Koenen contacted ABC News to talk about the 1991 assault, and the Peace Corps' response, which "felt like someone had just kicked me in the stomach," after watching the "20/20" report in January. She had never told her story publicly before.
"What horrified me was that nothing has changed in 20 years," Koenen told ABC News. "I felt like I really had no choice but to come forward."
The ABC News interview with Koenen aired on "Good Morning America" hours before she took the stand in Washington, D.C.
Koenen told Congress that the way the Peace Corps treated her after she was attacked made her feel like it was her fault and was "incredibly damaging."
"Peace Corps failed time and time again to protect us. We need the help of Congress," she told Congress on Wednesday.

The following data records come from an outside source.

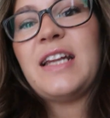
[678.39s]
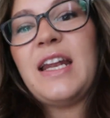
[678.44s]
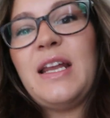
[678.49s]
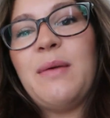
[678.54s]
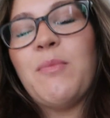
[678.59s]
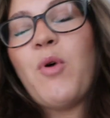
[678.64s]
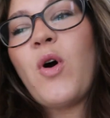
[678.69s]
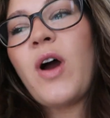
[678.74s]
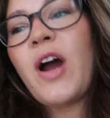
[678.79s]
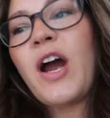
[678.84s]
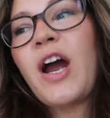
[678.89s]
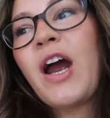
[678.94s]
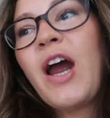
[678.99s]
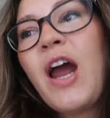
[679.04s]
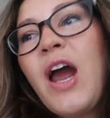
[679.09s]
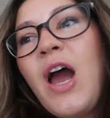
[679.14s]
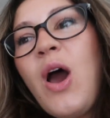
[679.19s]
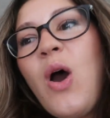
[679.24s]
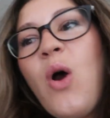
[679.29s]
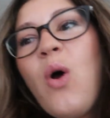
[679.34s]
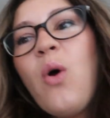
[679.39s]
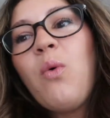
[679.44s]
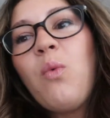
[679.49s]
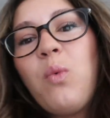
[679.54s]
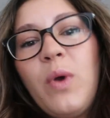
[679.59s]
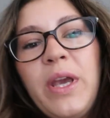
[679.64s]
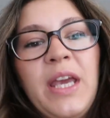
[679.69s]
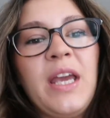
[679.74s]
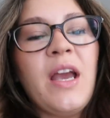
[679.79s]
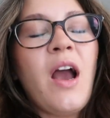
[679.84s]
anymore.
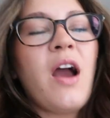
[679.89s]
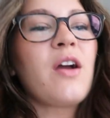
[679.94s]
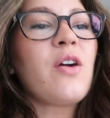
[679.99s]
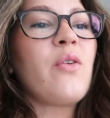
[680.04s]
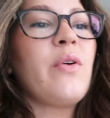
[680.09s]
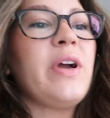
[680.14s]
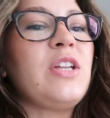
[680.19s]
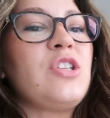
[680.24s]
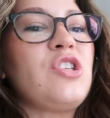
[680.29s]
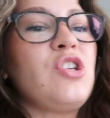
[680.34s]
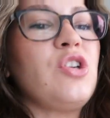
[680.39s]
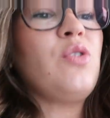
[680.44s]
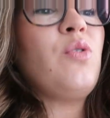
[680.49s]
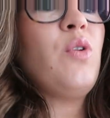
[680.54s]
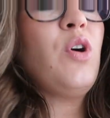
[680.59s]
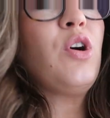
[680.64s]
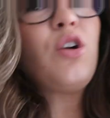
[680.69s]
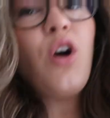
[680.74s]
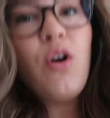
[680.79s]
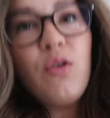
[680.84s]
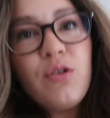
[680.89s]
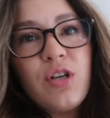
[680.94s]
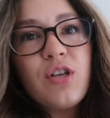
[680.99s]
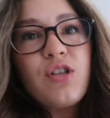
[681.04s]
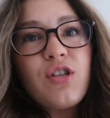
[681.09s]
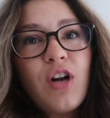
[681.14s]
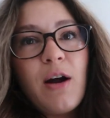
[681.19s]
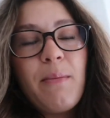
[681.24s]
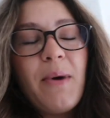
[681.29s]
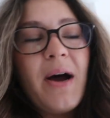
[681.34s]
We are going to go to
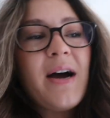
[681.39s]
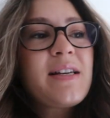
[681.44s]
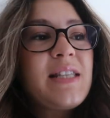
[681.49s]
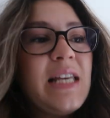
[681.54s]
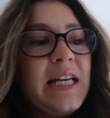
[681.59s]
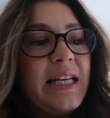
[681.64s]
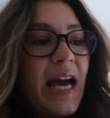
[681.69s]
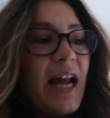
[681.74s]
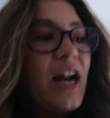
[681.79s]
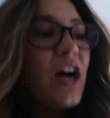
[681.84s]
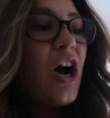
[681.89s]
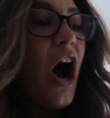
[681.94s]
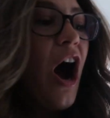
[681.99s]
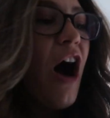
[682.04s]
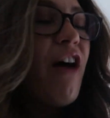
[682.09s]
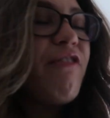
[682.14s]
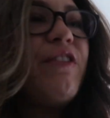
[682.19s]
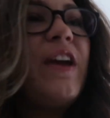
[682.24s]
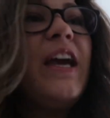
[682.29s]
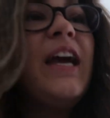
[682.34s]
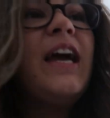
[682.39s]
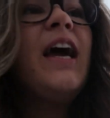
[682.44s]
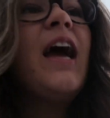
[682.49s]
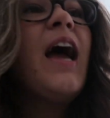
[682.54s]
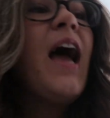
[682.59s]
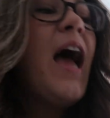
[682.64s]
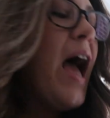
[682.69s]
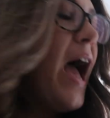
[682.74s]
Starbucks, get a coffee,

Peace Corps Director Williams, who testified after Smochek, Koenen and other victims, acknowledged his organization's failure to respond appropriately to the victims. Williams said he would immediately replace a training tape currently in use at Peace Corps and obtained by ABC News in which some other victims of sexual assault appear on camera to describe what they had supposedly done wrong to bring on attacks.